Toast / Tribute Speech Builder

Write a memorable toast for any occasion: retirement, promotion, or farewell

Create a short, polished toast for a retirement, promotion, farewell, work anniversary, or any celebration, with a warm opener, a specific anecdote, a quality to highlight, a wish for the future, and a raise-the-glass closing line. Free and private.

How long should a toast be?

Sixty to ninety seconds is ideal. A toast is not a speech — it is one warm moment built around a single story, a quality, and a wish, capped by lifting your glass. Brevity is a courtesy to the room and makes the toast land harder.

A short toast that lands: one story, one quality, one wish

A toast is not a speech. The best ones are sixty to ninety seconds, built around a single true story, the one quality you most admire, and a warm wish — then you lift your glass and end on the name. This builder works for retirements, promotions, farewells, work anniversaries, and new jobs, and it gives you both a planning outline and a ready-to-speak version.

How it works

The tool assembles your toast in the five-beat structure that never fails:

  1. A warm opener that grabs the room’s attention.
  2. A specific anecdote — one short, true story that captures who the person is.
  3. The quality you admire, tied back to the story so it feels earned.
  4. A wish for the future suited to the occasion (a relaxing retirement, success in the new role).
  5. The raise-the-glass line that ends on the person’s name.
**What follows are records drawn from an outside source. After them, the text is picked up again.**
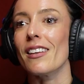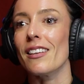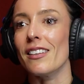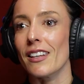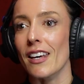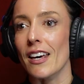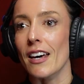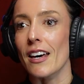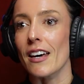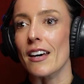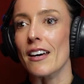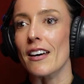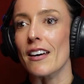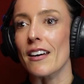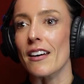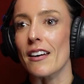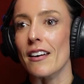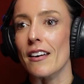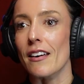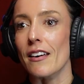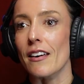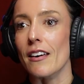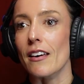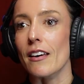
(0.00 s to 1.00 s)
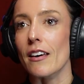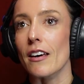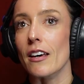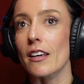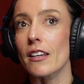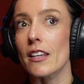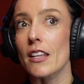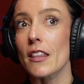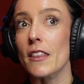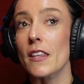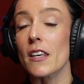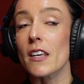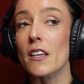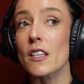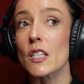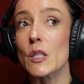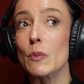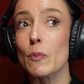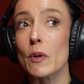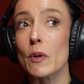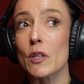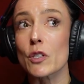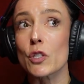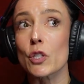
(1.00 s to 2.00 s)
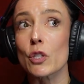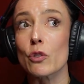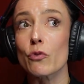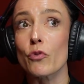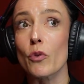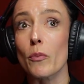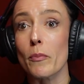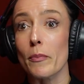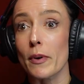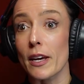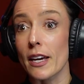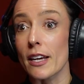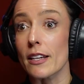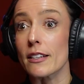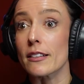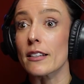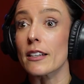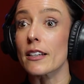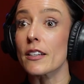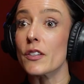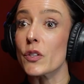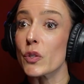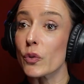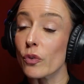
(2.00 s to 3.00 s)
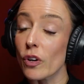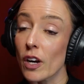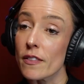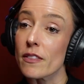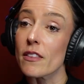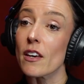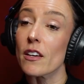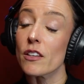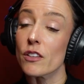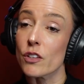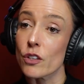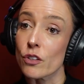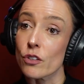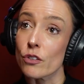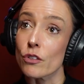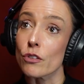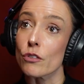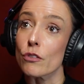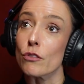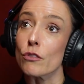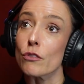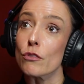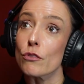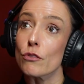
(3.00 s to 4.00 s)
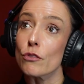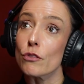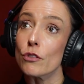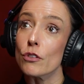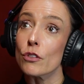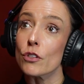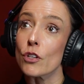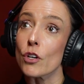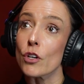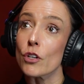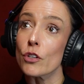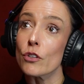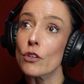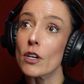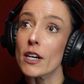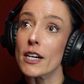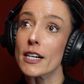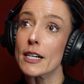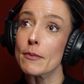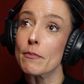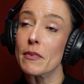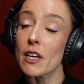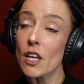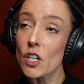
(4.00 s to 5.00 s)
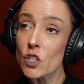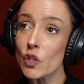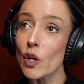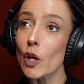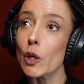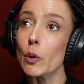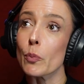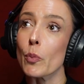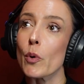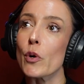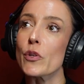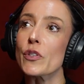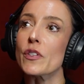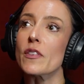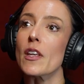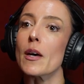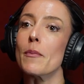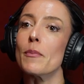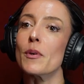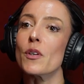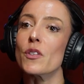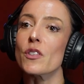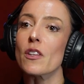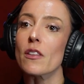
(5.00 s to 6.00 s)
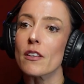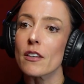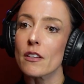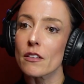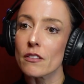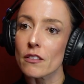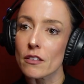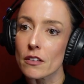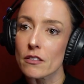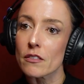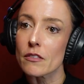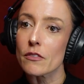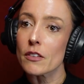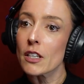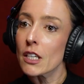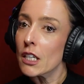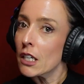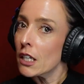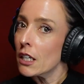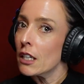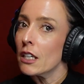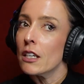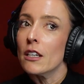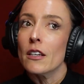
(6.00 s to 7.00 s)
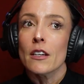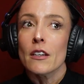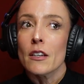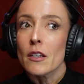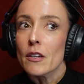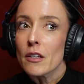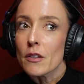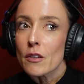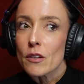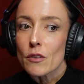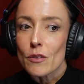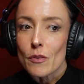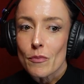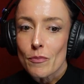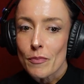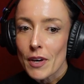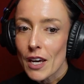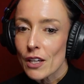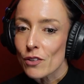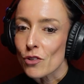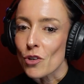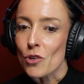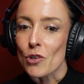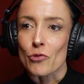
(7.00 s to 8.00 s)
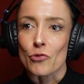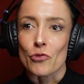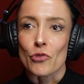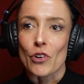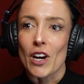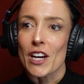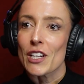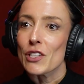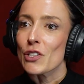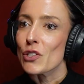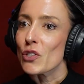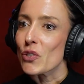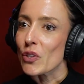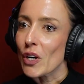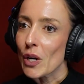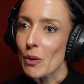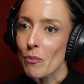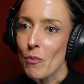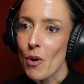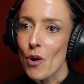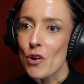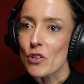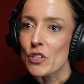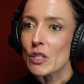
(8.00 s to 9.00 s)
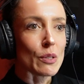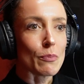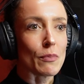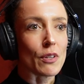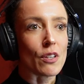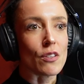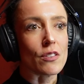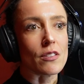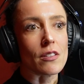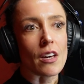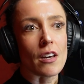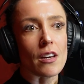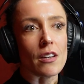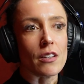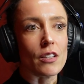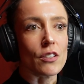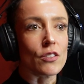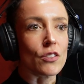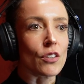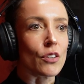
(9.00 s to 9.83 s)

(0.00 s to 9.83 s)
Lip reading: Yeah. And I think especially for men, like, it's great that you educate your boys on that, because I think a lot of men are afraid to show emotion because they,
The builder produces both an annotated outline and a clean spoken version. The spoken version supplies an occasion-appropriate default wish if you leave that field blank, so you always have something natural to say.

Tips and example

  • One specific story beats a list of nice adjectives. “He stayed past midnight to fix a junior’s report that wasn’t even his” tells the room everything.
  • Match the wish to the moment — for a retirement, "may your retirement be full of golf and no early meetings"; for a new job, wish them success and a warm welcome where they are headed.
  • Practise once or twice out loud so you can look up and deliver the closing line, not read it.
  • End on the name, lift your glass, and make eye contact with the person you are honouring.